As the days become shorter and the temperature drops, the winter season brings about a delightful change in scenery. However, it also brings with it a reduction in our exposure to sunlight, which can have a significant impact on our vitamin D levels. In this article, I want to shed light on the importance of vitamin D supplementation during the winter months and provide guidance on the recommended dosage.
Why Vitamin D in winter?
Vitamin D is often referred to as the « sunshine vitamin » because our skin can produce it when exposed to sunlight. However, during the winter, many people experience a decrease in outdoor activities and sunlight exposure due to colder weather and reduced daylight hours. This reduction in sun exposure can lead to a decline in our natural vitamin D synthesis, making supplementation a valuable option. Here are the reasons why you should consider taking a vitamin D supplement during this time:
- Maintaining immune health: Vitamin D plays a crucial role in supporting a robust immune system. Adequate levels of vitamin D are associated with reduced risk of infections and a more efficient immune response. This becomes especially important during the winter months when colds and flu are more prevalent.

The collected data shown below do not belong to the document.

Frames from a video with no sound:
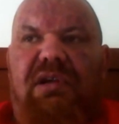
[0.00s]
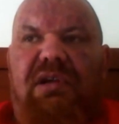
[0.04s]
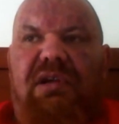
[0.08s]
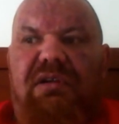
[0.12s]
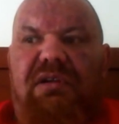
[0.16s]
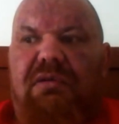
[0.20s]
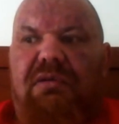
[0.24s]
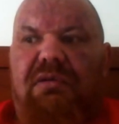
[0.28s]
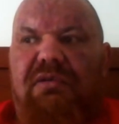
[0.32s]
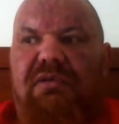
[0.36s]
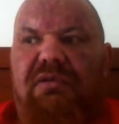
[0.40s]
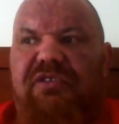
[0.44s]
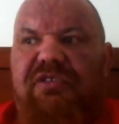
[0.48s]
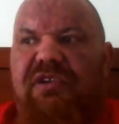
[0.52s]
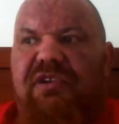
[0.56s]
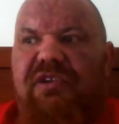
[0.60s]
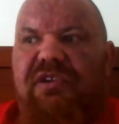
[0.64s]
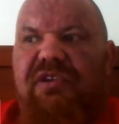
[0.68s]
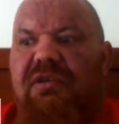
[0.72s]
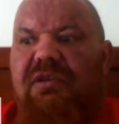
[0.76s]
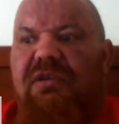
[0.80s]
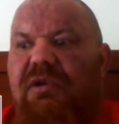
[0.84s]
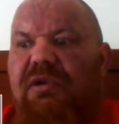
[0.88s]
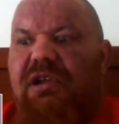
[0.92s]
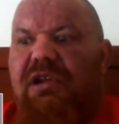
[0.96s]
well, I don't
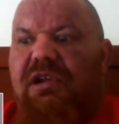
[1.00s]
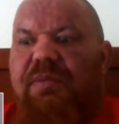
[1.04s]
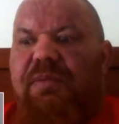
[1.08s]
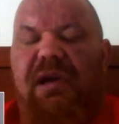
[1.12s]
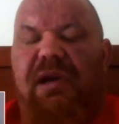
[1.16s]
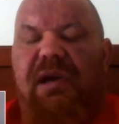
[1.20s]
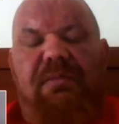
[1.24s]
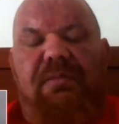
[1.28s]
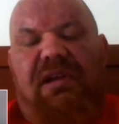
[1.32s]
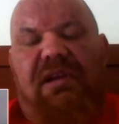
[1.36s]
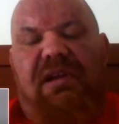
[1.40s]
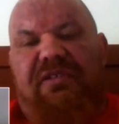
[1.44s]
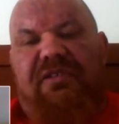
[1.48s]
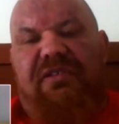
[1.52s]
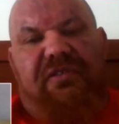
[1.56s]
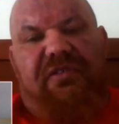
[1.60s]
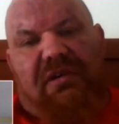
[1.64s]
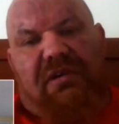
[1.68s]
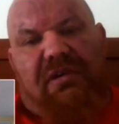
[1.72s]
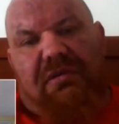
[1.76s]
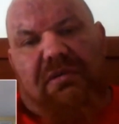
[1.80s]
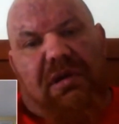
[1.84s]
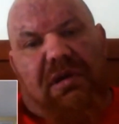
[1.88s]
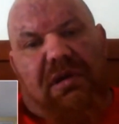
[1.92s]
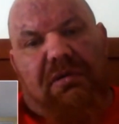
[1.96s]
understand why your pain meds are
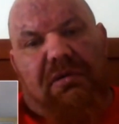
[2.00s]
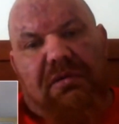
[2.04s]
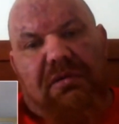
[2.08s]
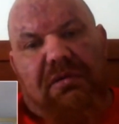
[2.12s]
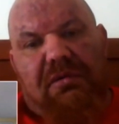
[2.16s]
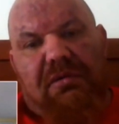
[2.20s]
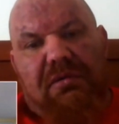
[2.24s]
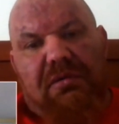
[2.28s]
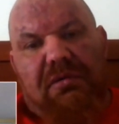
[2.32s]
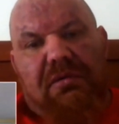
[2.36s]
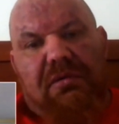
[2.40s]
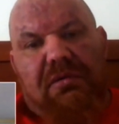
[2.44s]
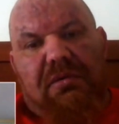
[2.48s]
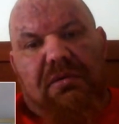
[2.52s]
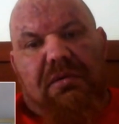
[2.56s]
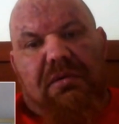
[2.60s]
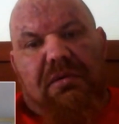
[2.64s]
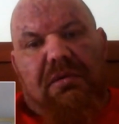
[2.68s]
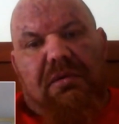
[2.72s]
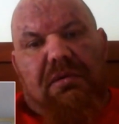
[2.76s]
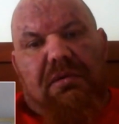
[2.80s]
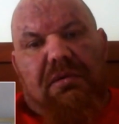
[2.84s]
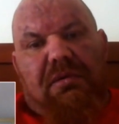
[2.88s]
so low. Mm.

- Bone health: Vitamin D is essential for the absorption of calcium, which is vital for strong bones and teeth. Inadequate vitamin D levels can lead to a higher risk of bone-related issues such as osteoporosis and fractures, which may be exacerbated in the winter when outdoor physical activity decreases.
- Mood and mental health: Some research suggests that vitamin D may play a role in mood regulation. Seasonal affective disorder (SAD) is a type of depression that typically occurs in the winter months, and vitamin D supplementation has been explored as a potential way to alleviate its symptoms.
- Vitamin D is also involved in other physiological mechanisms such as blood clotting, hormone signalling, nerve transmission and muscle contraction.
I refer here to the recommendations of the NHS, they candiffer in other countries (in France, there is no public health recommendation for supplementation for example):
- « Babies up to the age of 1 year need 8.5 to 10 micrograms of vitamin D a day.
- Children from the age of 1 year and adults need 10 micrograms of vitamin D a day. This includes pregnant and breastfeeding women, and people at risk of vitamin D deficiency. »
Vitamin D supplements should be used as a complement to a healthy diet, not as a replacement. You can also increase your vitamin D intake through dietary sources: oily fish (salmon, sardines, herring and mackerel), mushrooms, liver, egg yolks, and fortified foods – such as some milks and fat spreads, and breakfast cereals.
But as the winter season limits our natural sunlight exposure, considering a vitamin D supplement can help ensure you maintain optimal vitamin D levels and overall well-being during the colder months.